» **WORK REQUEST**
The material below holds the lines to copy: from the one with "(25.39 s to 26.39 s)" up to and including the one with "[0:00.00-0:01.00]". Copy them exactly and skip the pictures.

-------------------------

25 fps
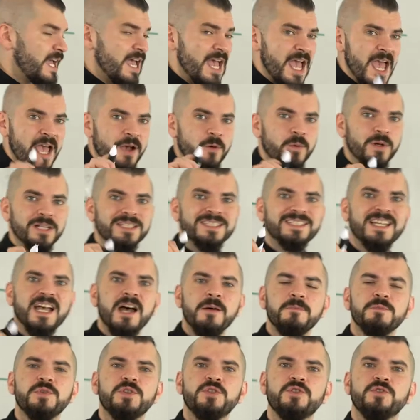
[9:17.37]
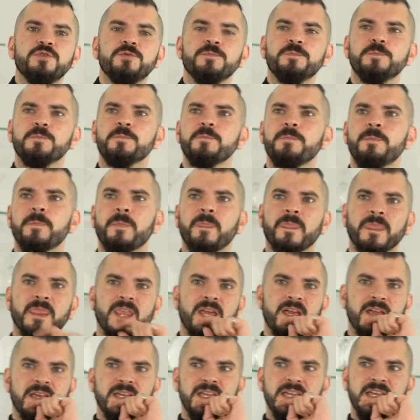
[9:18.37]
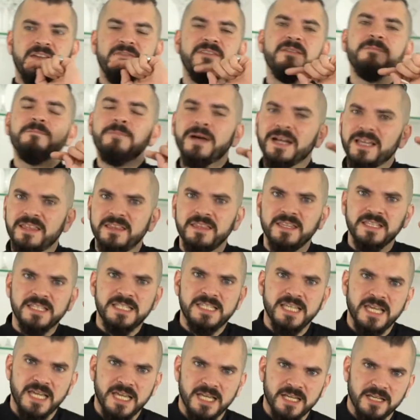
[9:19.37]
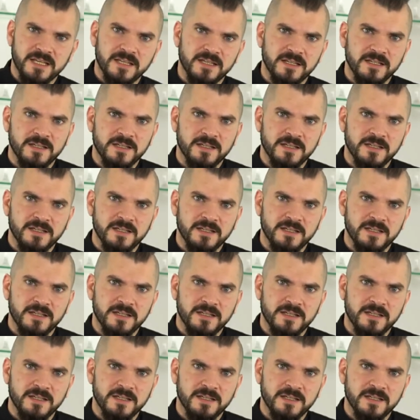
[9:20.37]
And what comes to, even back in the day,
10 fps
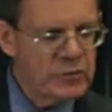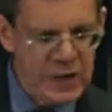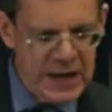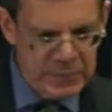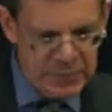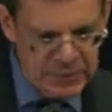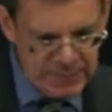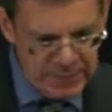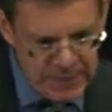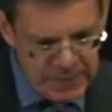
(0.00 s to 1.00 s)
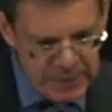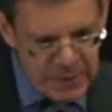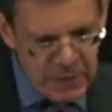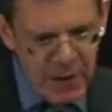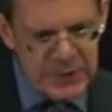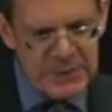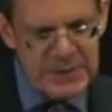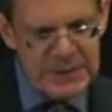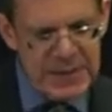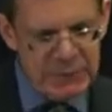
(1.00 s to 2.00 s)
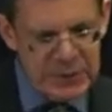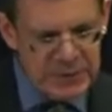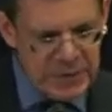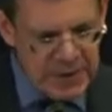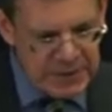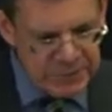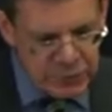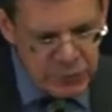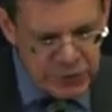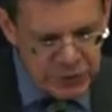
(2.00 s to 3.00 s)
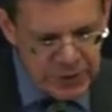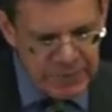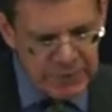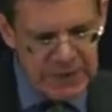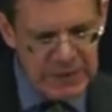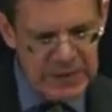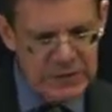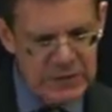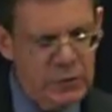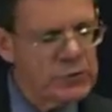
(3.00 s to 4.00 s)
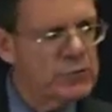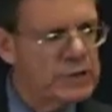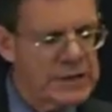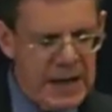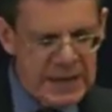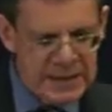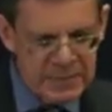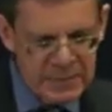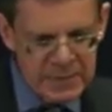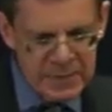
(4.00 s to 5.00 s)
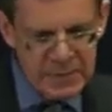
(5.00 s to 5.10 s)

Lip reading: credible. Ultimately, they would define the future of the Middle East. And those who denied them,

-------------------------

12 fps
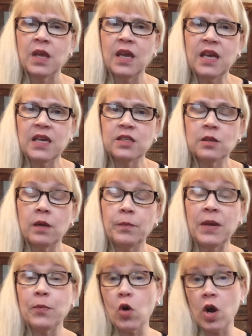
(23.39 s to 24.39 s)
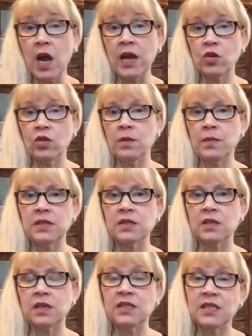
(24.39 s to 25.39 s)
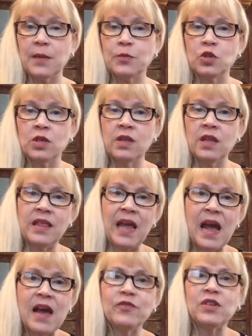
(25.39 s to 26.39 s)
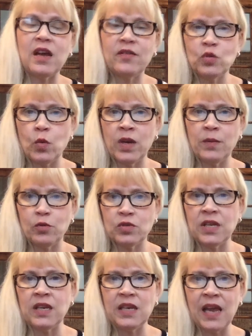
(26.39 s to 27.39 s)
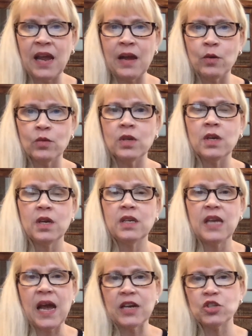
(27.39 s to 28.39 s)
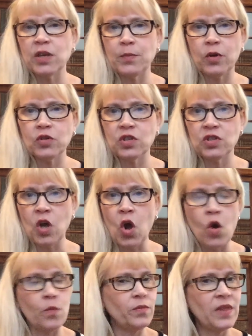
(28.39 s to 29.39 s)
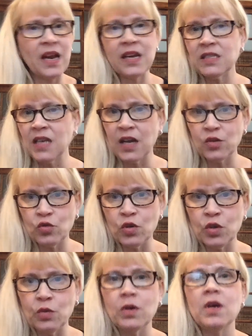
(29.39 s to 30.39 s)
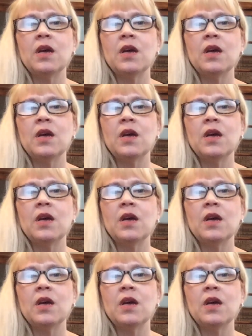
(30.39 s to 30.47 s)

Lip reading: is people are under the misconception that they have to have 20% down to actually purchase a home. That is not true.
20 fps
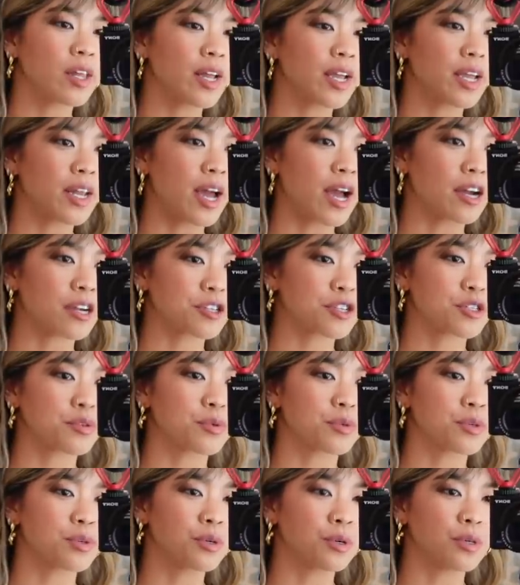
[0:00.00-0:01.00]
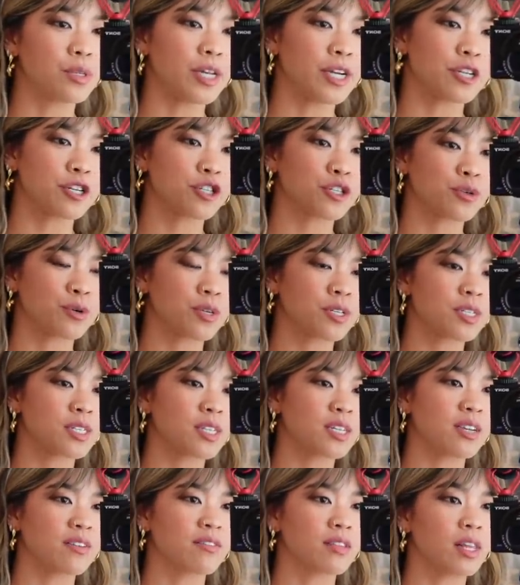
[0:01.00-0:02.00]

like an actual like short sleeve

-------------------------

» **RESPONSE FOR THIS EXERCISE**
(25.39 s to 26.39 s)
(26.39 s to 27.39 s)
(27.39 s to 28.39 s)
(28.39 s to 29.39 s)
(29.39 s to 30.39 s)
(30.39 s to 30.47 s)

Lip reading: is people are under the misconception that they have to have 20% down to actually purchase a home. That is not true.
20 fps
[0:00.00-0:01.00]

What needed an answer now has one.